━━ Entries supplied ━━

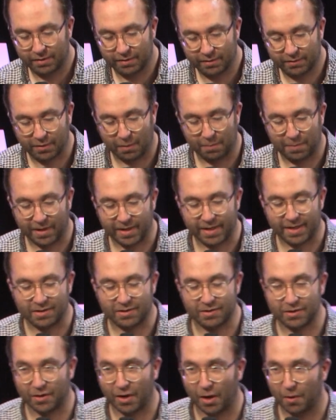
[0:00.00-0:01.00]
So
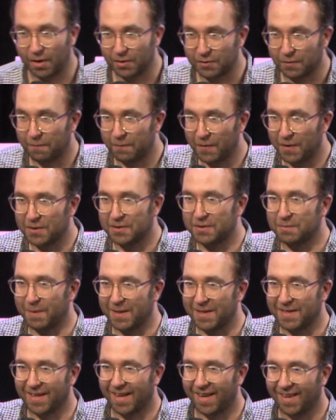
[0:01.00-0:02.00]
please, you know, as the first
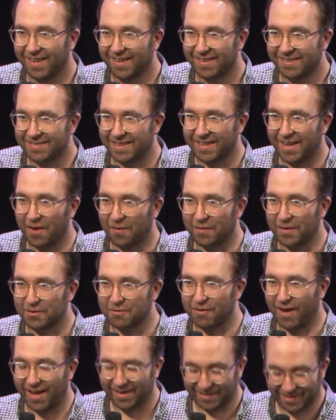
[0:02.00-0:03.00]
speaker today on the
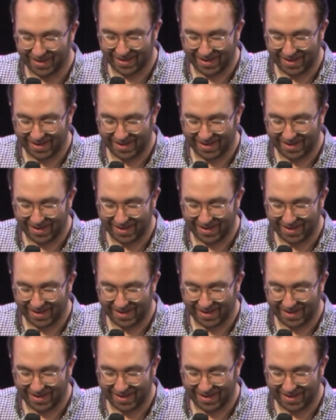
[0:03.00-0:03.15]
track,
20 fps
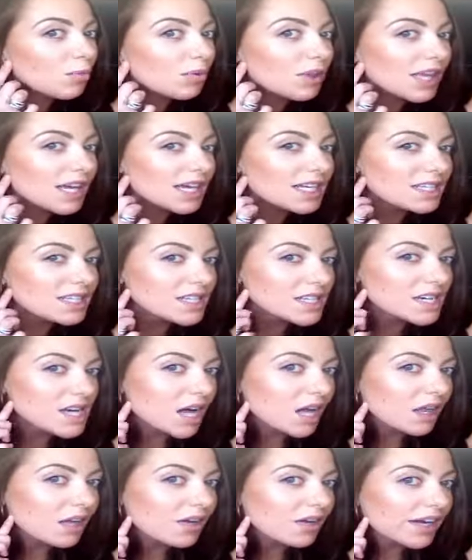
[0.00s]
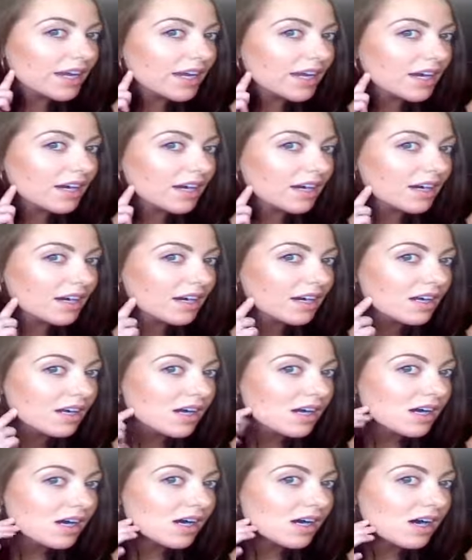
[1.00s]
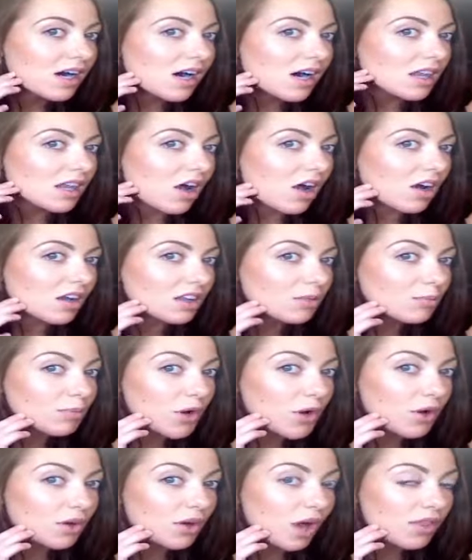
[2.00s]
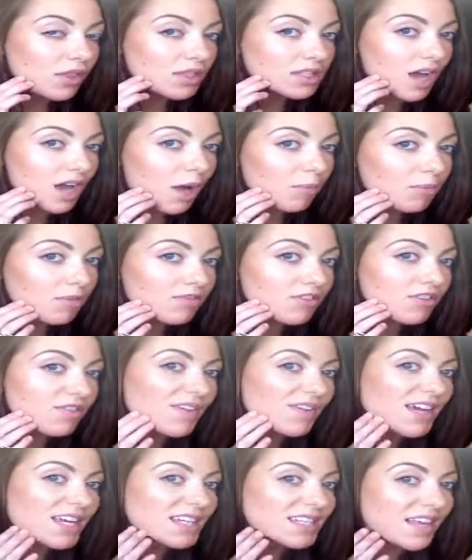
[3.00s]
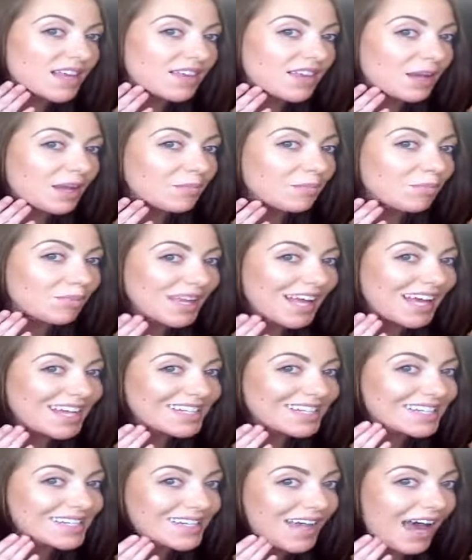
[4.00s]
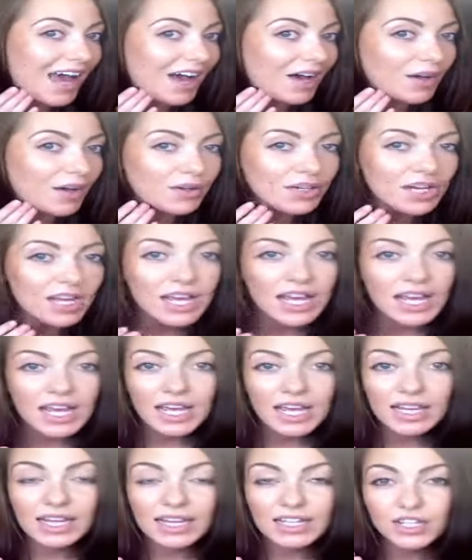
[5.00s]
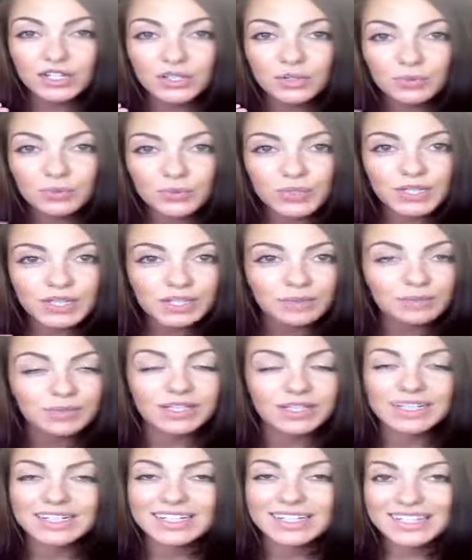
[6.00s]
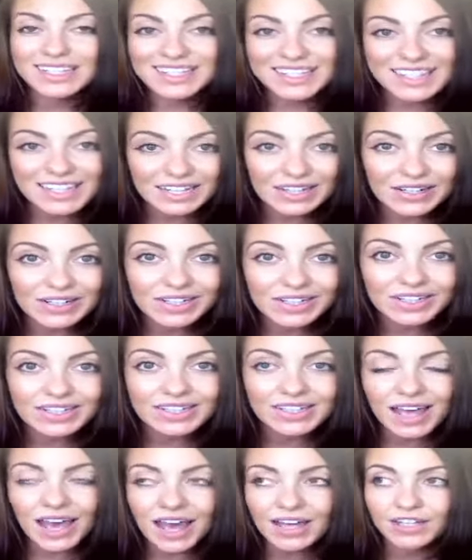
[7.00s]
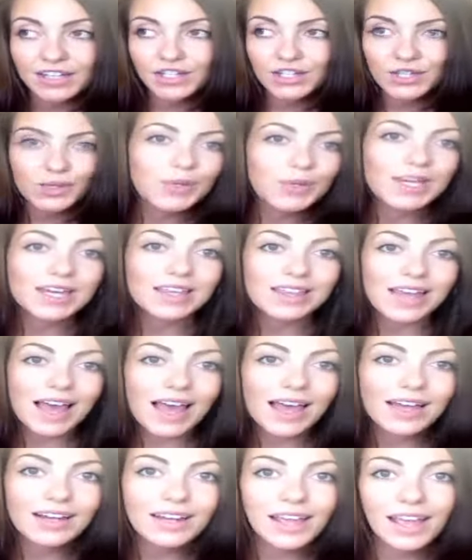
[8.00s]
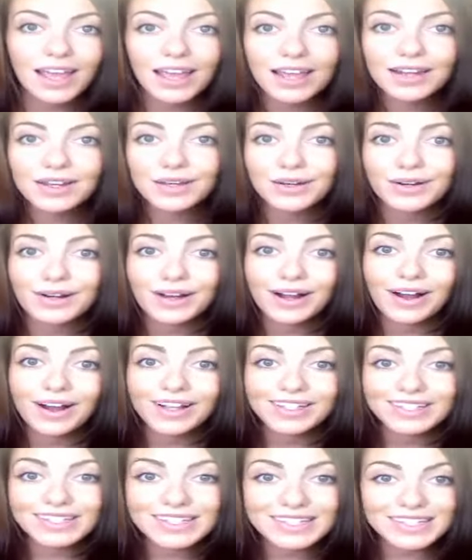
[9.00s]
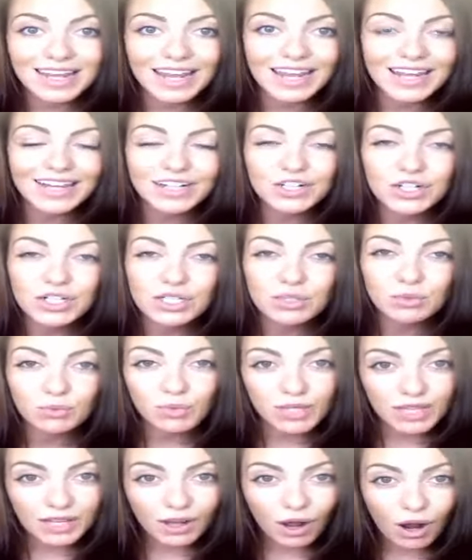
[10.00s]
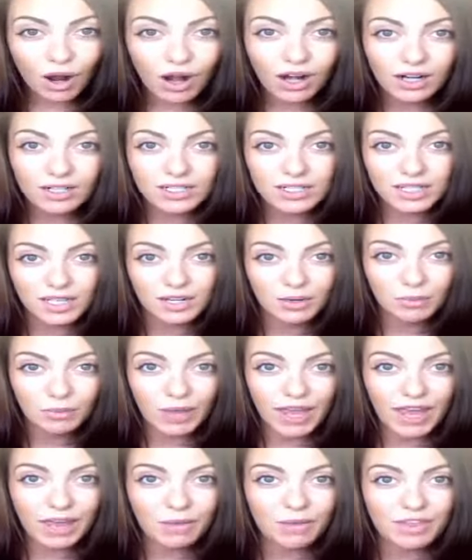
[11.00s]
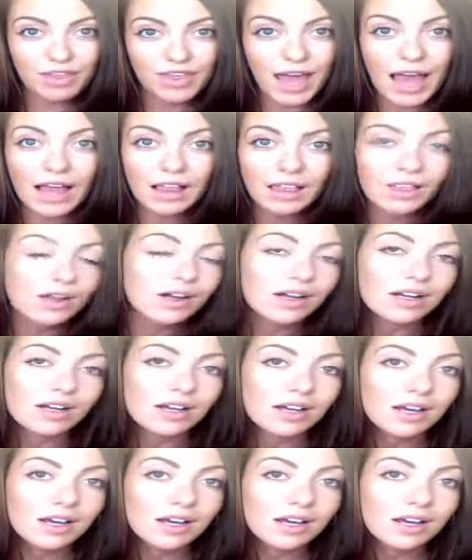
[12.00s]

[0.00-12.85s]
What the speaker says: place the color here along the bone on the top of the face and then blend down. Unless you're really, really skilled at doing that and you're on stage, it's really hard to get away with that look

━━━

Work order >> The records above, minus their pictures, are to be returned verbatim.

Solution to this task >>
[0:00.00-0:01.00]
So
[0:01.00-0:02.00]
please, you know, as the first
[0:02.00-0:03.00]
speaker today on the
[0:03.00-0:03.15]
track,
20 fps
[0.00s]
[1.00s]
[2.00s]
[3.00s]
[4.00s]
[5.00s]
[6.00s]
[7.00s]
[8.00s]
[9.00s]
[10.00s]
[11.00s]
[12.00s]

[0.00-12.85s]
What the speaker says: place the color here along the bone on the top of the face and then blend down. Unless you're really, really skilled at doing that and you're on stage, it's really hard to get away with that look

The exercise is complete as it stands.